The majority of the several hundred splinter groups that formed out of the relatively few esoteric groups that existed at the beginning of the 20th century were built around what today we call channeling. Within Spiritualism, channeling was called mediumship. Madame Blavatsky received her monumental work, The Secret Doctrine, from the Mahatmas. Alice Baliey served as the spokesperson for Djwhal Khul, the Tibetan Adept. Guy Ballard was the messenger of St. Germain, Jesus and a host of Ascended Masters. George King, George Van Tassell, and Truman Betherum received communications from various inhabitants of the flying saucers who seemed remarkably similar to the theosophical masters. 5 The orientation on channeling, to some extent, also accounts for the continued splintering of the esoteric community. As adherents to various movements emerge as channels, they tend to leave (or be pushed out of) the group in which they discovered their channeling abilities and found a new community constructed around their immediate experience.
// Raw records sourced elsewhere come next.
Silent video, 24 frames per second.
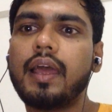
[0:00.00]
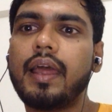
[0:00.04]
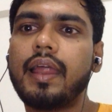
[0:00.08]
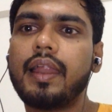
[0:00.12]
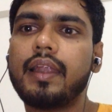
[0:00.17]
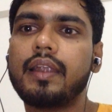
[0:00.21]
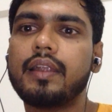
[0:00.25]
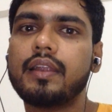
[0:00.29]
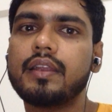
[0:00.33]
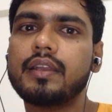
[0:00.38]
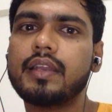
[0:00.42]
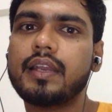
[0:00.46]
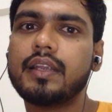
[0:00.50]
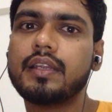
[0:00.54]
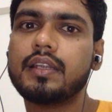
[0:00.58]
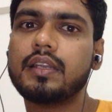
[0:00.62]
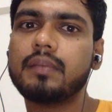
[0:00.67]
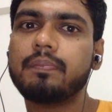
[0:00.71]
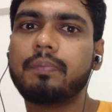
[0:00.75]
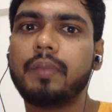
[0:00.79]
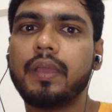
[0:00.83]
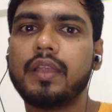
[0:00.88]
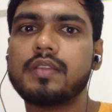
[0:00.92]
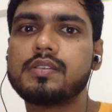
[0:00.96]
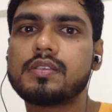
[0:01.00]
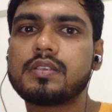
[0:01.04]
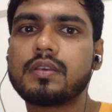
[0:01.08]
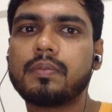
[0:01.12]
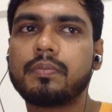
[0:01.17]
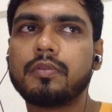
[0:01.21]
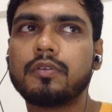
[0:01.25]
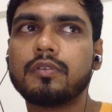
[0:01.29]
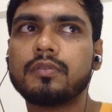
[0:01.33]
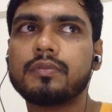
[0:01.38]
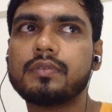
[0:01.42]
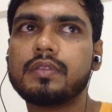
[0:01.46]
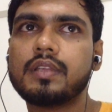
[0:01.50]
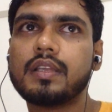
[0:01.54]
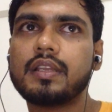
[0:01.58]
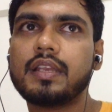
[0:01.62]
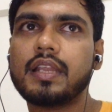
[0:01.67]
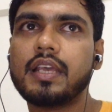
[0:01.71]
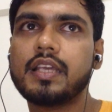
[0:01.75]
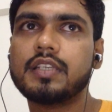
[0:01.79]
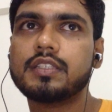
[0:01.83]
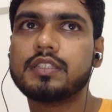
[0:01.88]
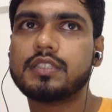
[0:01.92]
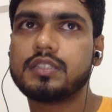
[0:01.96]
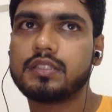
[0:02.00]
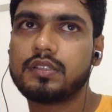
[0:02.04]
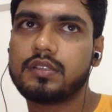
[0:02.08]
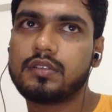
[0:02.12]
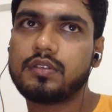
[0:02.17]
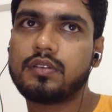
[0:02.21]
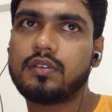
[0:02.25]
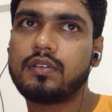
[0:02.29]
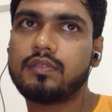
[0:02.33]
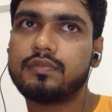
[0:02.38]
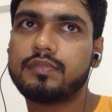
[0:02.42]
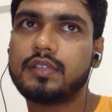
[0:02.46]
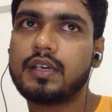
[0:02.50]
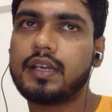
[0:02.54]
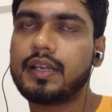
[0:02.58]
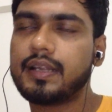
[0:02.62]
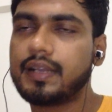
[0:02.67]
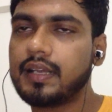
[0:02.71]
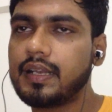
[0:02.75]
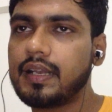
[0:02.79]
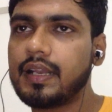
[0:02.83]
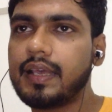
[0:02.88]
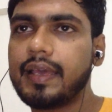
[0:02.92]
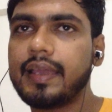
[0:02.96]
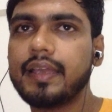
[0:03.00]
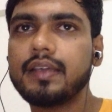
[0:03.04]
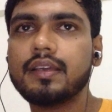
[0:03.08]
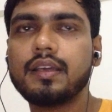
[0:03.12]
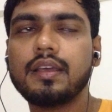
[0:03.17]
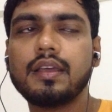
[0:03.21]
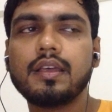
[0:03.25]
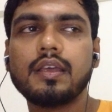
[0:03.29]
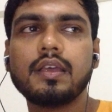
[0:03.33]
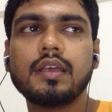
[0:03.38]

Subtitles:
and that depends upon the nature of the underlying.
The orientation of most modern esoteric groups upon a single channeler and her/his channeled information from otherwise hidden realms also accounts for another dominant attribute of the esoteric tradition, its tendency toward ahistoricity. Esoteric groups lack a sense of history. History tends to begin anew for the participant with the contact that s/he or a particular teacher makes with the higher invisible realms, and all that preceded that contact is dismissed as irrelevant. There is little appreciation by most teachers of participating in the flow of a stream of belief and practice that originated in the ancient past or having received their overall worldview from more mundane preexisting sources such as a previous generation of teachers.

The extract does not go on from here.